Written as a history book, Capek brilliantly footnotes his narrative with carefully crafted primary sources: newspaper reports, academic studies, religious tracts, political manifestos and corporate minutes in order to illustrate human reaction to new, unsettling circumstance. A nimble author blessed with the knowledge and skill to write comfortably about a wide variety of subjects, Capek captures both the progressive and cautious voices that shape human reaction to the slow advancement of a new and underestimated intelligence. He shows that agreement against economic interest is impossible; labor, for instance, bemoans loss of work to newt hordes while agriculture comes to rely on the millions of new mouths that have to be fed. Scholars measure, analyze, and categorize; anonymous tract-writers urge an uneasy populace to take up arms against sea-dwelling usurpers while the young and fashionable flock to newt cults, giving themselves up to sexual licentiousness they relish the mysterious and taboo.
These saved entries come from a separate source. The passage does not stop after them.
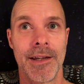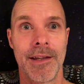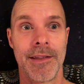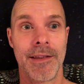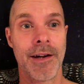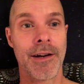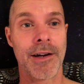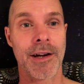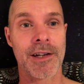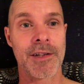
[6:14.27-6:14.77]

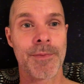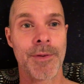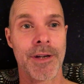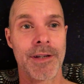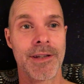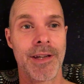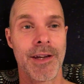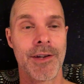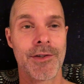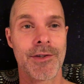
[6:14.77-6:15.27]
their
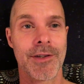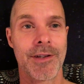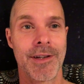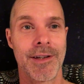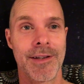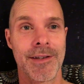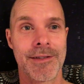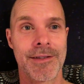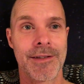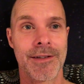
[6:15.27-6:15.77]
expectation
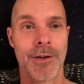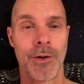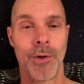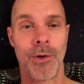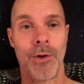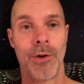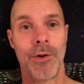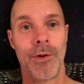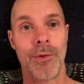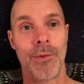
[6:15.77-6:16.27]
is,
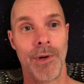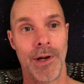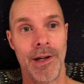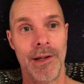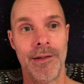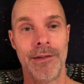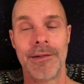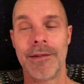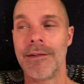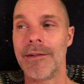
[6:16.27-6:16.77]

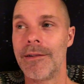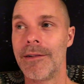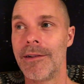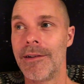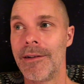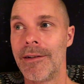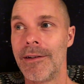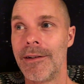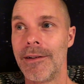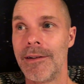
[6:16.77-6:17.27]
well,
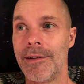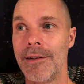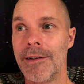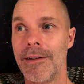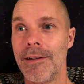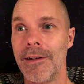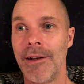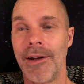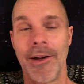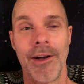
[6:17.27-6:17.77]

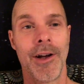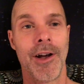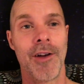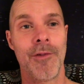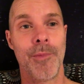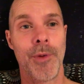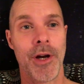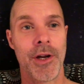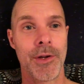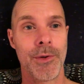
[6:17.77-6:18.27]
I've
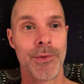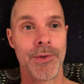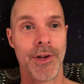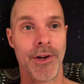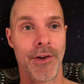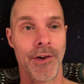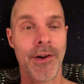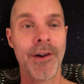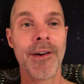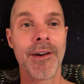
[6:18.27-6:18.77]
bought you
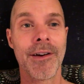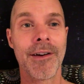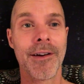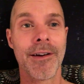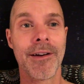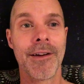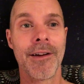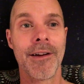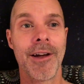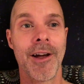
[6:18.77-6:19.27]
dinner,
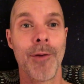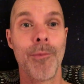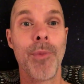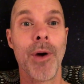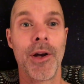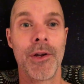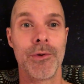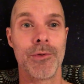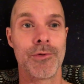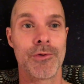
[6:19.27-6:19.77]
I've
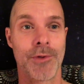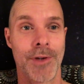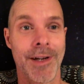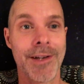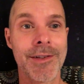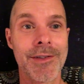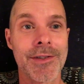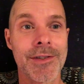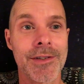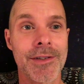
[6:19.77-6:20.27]
bought you
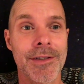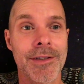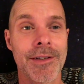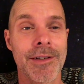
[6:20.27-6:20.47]
drinks.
But though Capek capably documents trivialities, most of his accounts reflect the time in which he lived and wrote, between the two great European wars, situated between Stalin’s Russia and Hitler’s new Germany, at the height of colonial exploitation, not yet separated by a century from the horrors of the trans-Atlantic slave trade and the American Civil War. In a report written by the “Salamander Syndicate,” the organization responsible for the organization and dissemination of the world trade in newts justifies the “humane” husbandry, categorization, and sale of newts according to their physical attributes. Exemplary newts are invited to join committees and expound on their visions for a future shared with humans. Echoes of American abolitionist thought appear in the debates waged in the media regarding the existence of newt art and culture, their assumed “soullessness,” and the minimal levels of education required for their lives as workers.
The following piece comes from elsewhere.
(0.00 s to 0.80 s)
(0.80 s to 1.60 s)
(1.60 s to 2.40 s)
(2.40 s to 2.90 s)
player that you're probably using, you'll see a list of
The newts, masters of human technology, eventually take over. Humans, fleeing to higher ground, are incapable of bringing the fight to the seas. War with the Newts is an indictment not only of our ability to take without question unearned economic value, but also of our inability to halt the mechanisms by which we accrue those benefits once it becomes evident that the process of enrichment, by itself, is detrimental to the common good. This is a very good book, a satire of the institutions that will fail when we need them the most, created by a writer whose demonstrated virtuosity deserves more attention.